An exact copy of the records below is needed, with every picture left out.

##### Source material

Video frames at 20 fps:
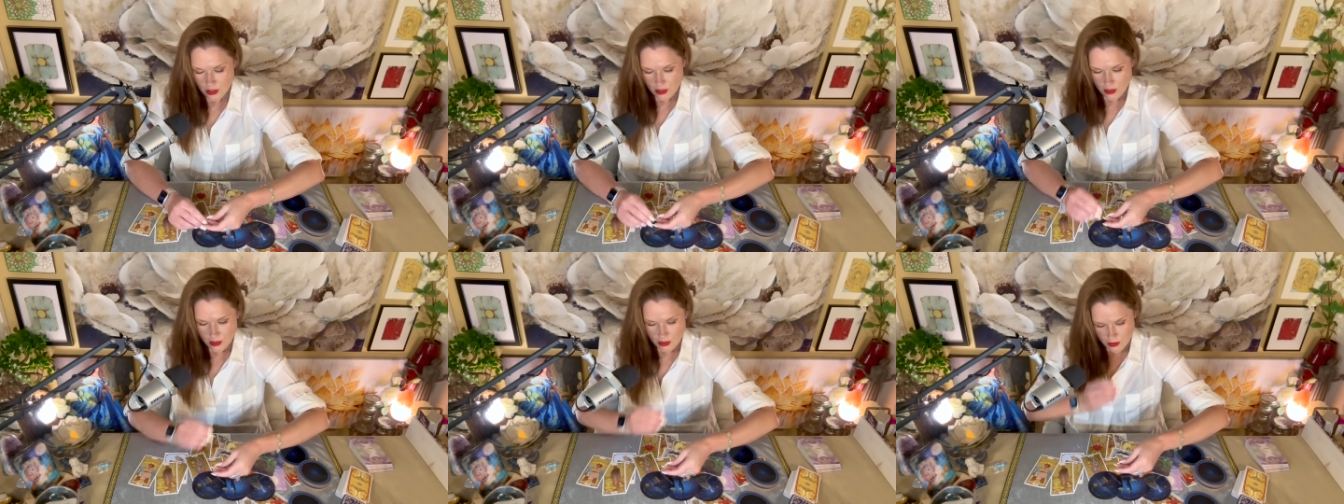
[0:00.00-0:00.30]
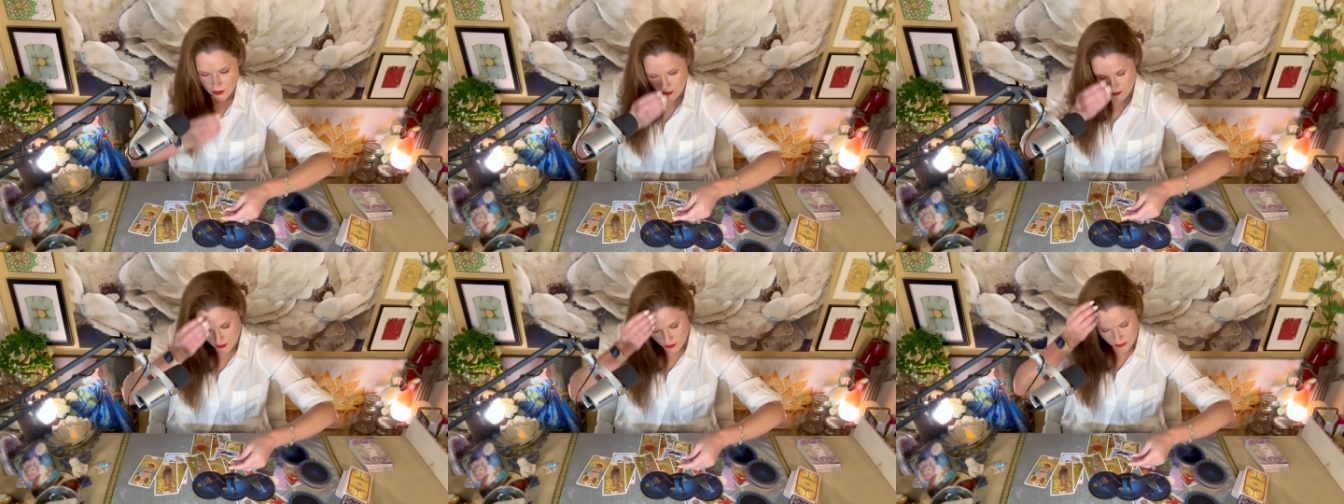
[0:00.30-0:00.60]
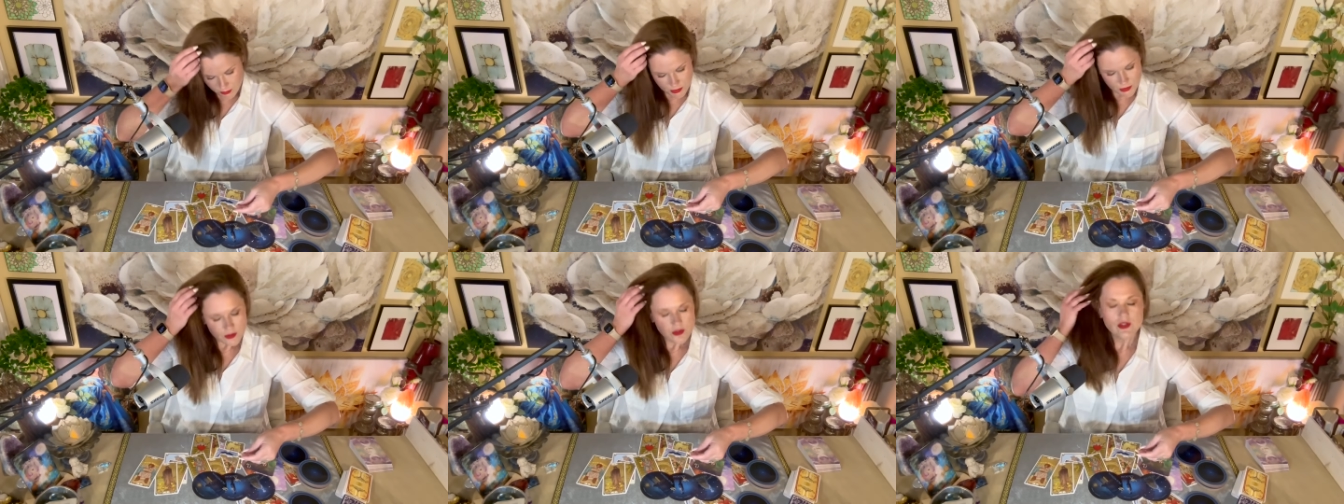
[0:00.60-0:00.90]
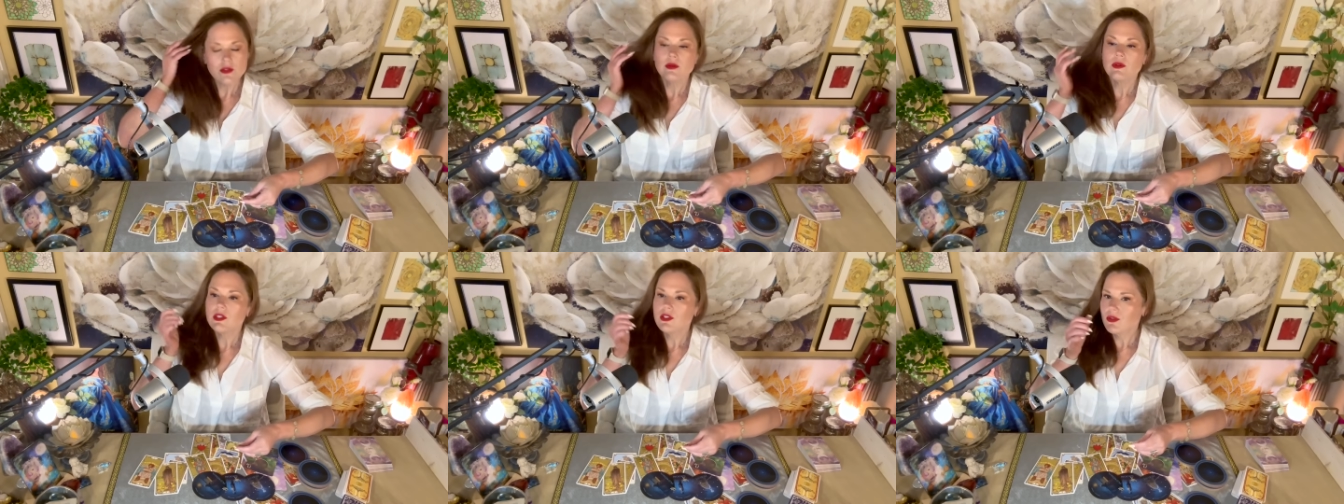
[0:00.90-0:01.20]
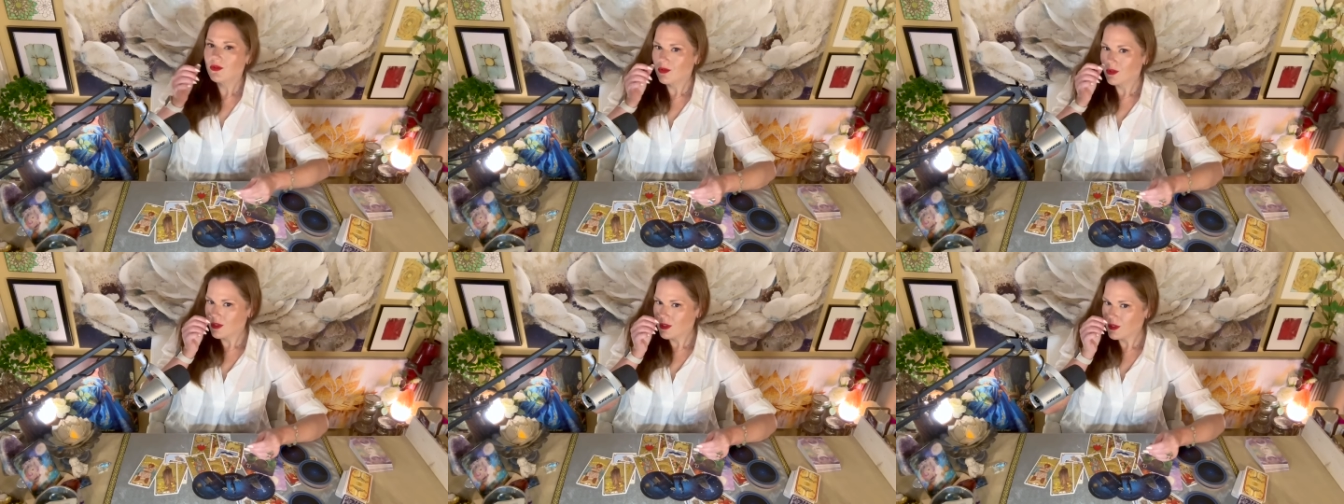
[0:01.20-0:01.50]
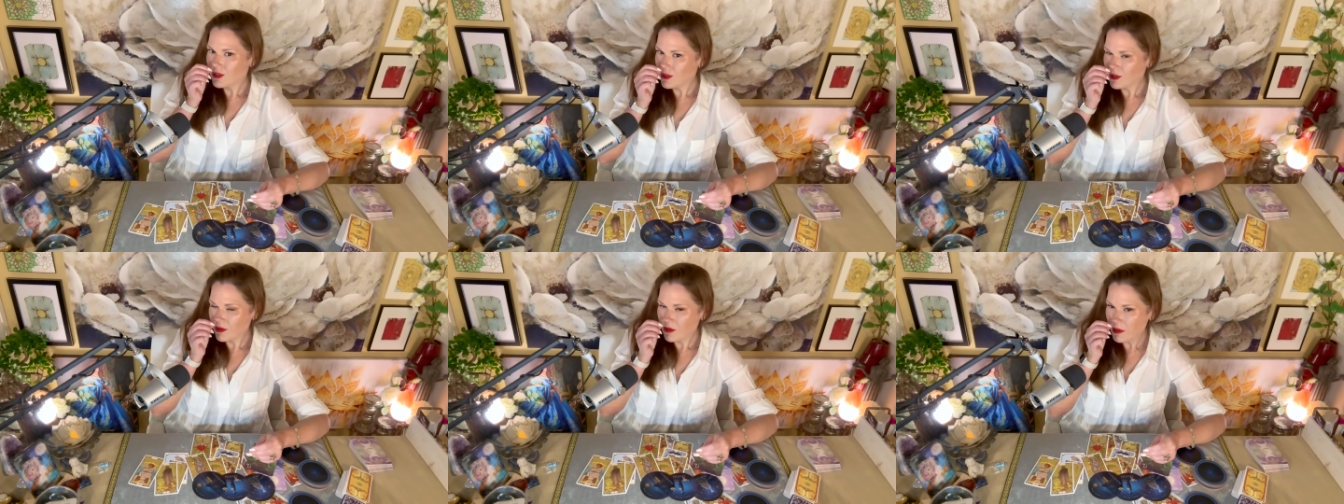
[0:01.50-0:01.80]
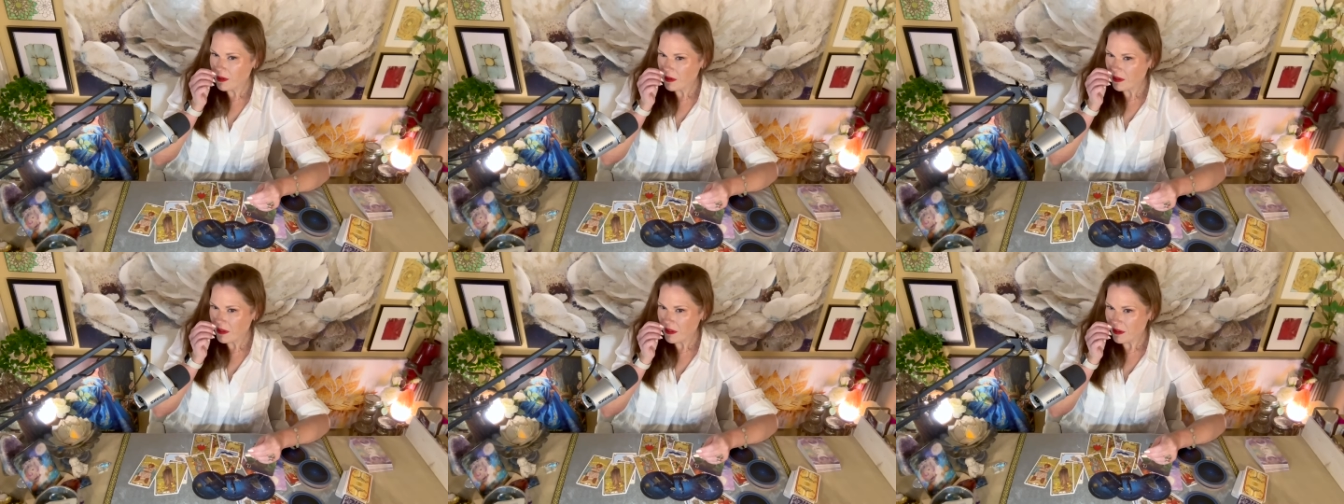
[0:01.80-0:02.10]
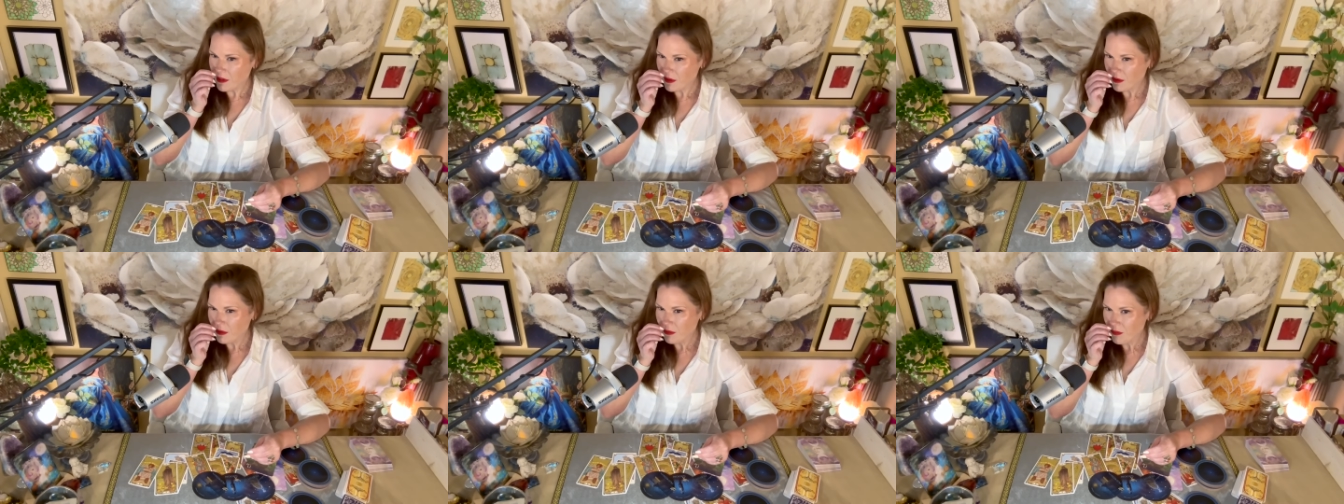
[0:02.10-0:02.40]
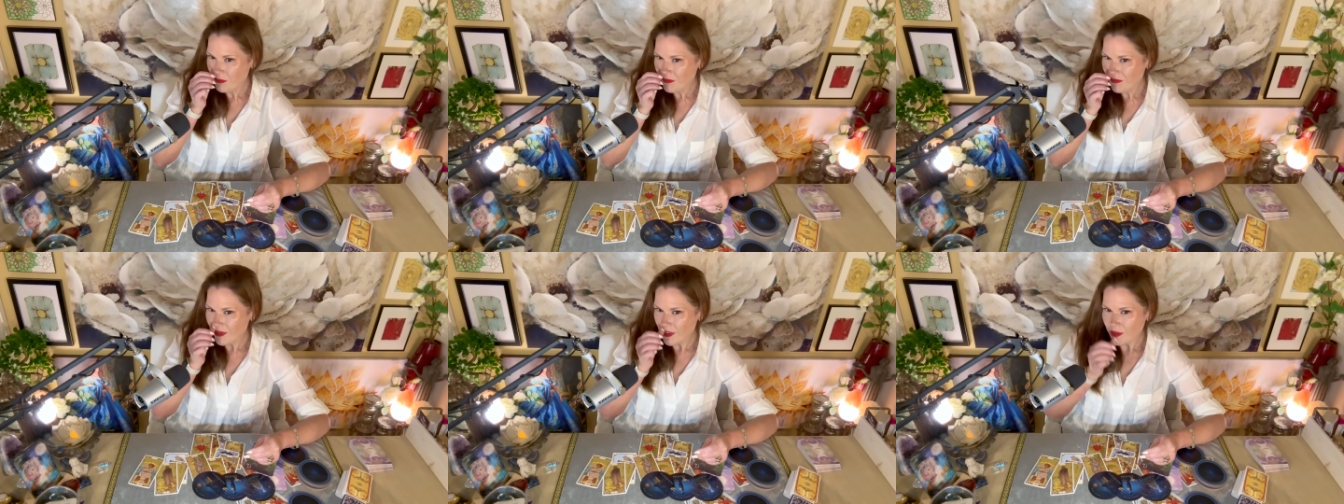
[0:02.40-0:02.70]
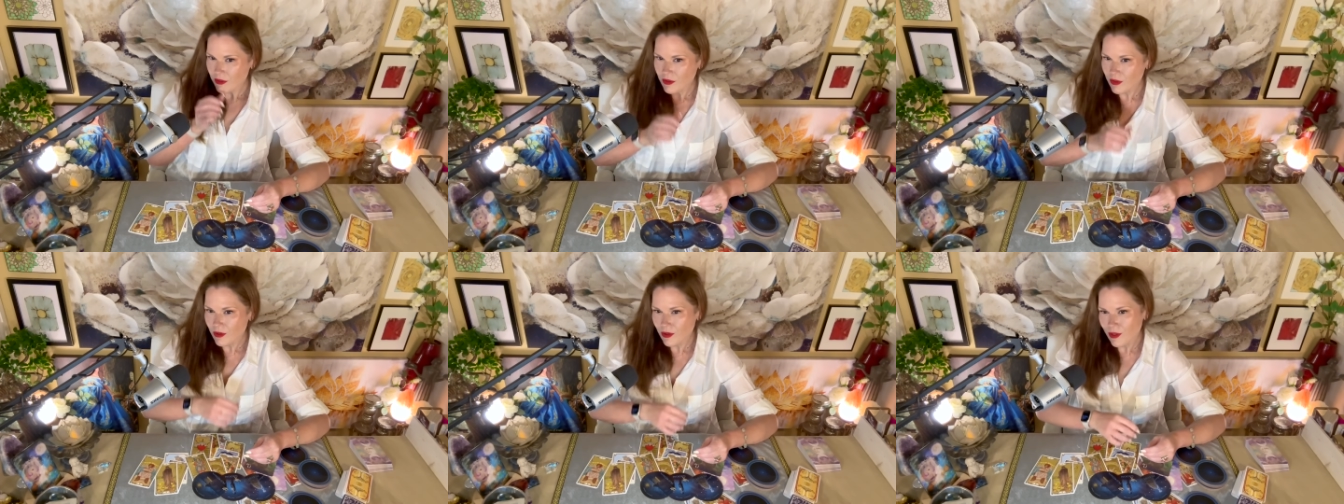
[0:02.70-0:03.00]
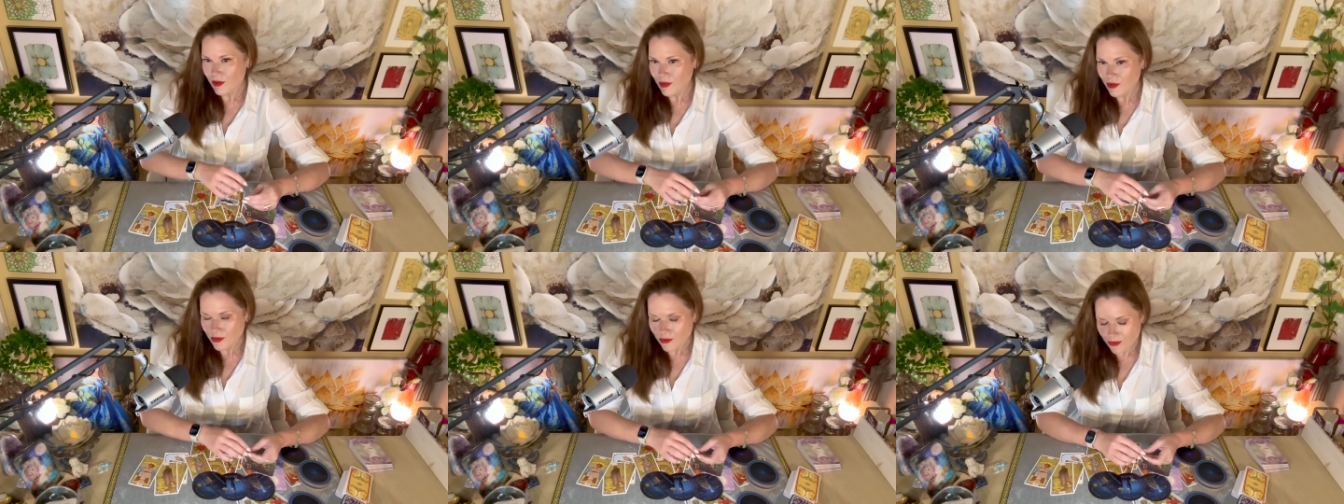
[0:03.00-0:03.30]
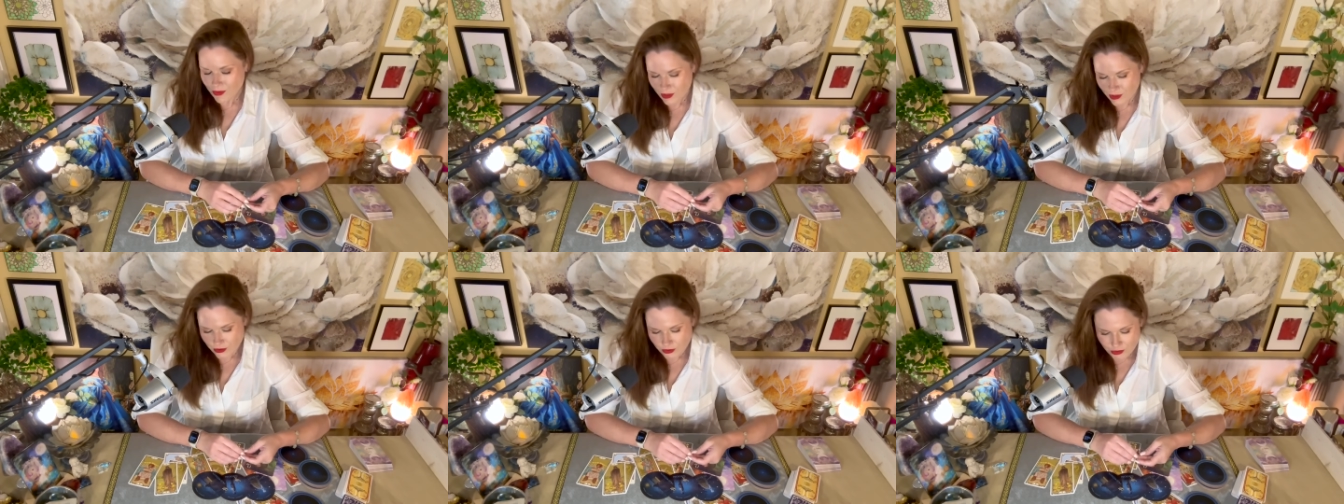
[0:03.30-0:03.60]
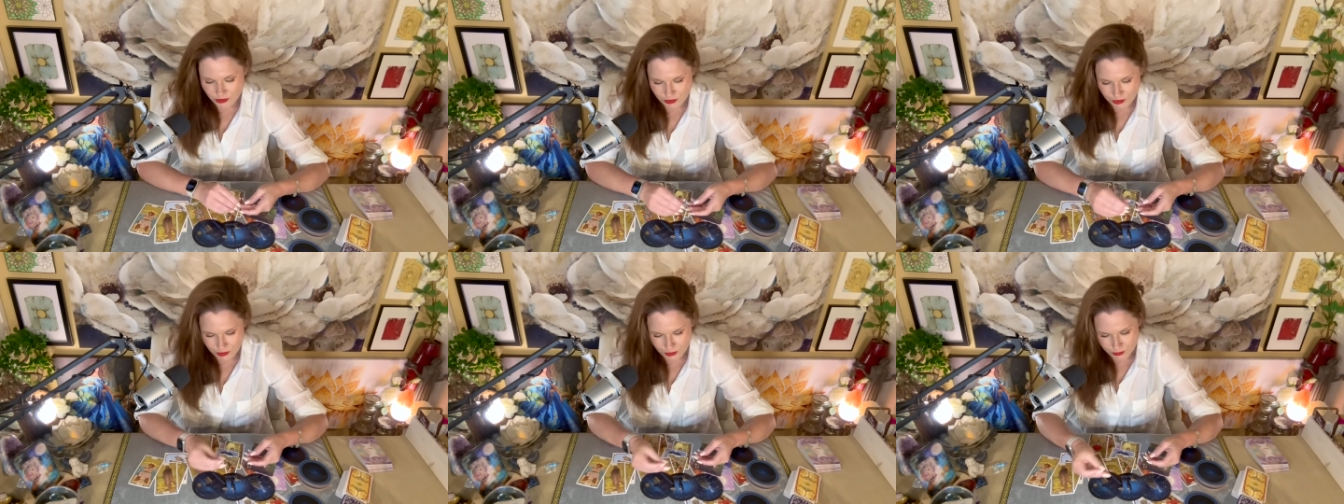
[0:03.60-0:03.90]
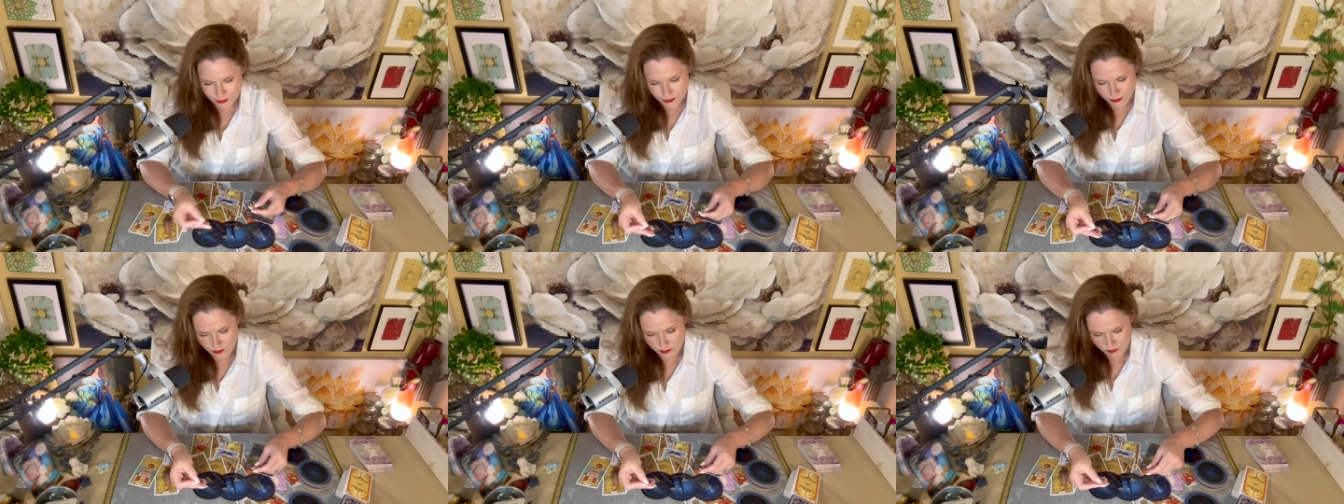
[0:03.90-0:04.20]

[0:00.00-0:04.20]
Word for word: You know how to build your resources. You know how to connect. I don't know how I know that. I just do.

##########

- [Answer area]
Video frames at 20 fps:
[0:00.00-0:00.30]
[0:00.30-0:00.60]
[0:00.60-0:00.90]
[0:00.90-0:01.20]
[0:01.20-0:01.50]
[0:01.50-0:01.80]
[0:01.80-0:02.10]
[0:02.10-0:02.40]
[0:02.40-0:02.70]
[0:02.70-0:03.00]
[0:03.00-0:03.30]
[0:03.30-0:03.60]
[0:03.60-0:03.90]
[0:03.90-0:04.20]

[0:00.00-0:04.20]
Word for word: You know how to build your resources. You know how to connect. I don't know how I know that. I just do.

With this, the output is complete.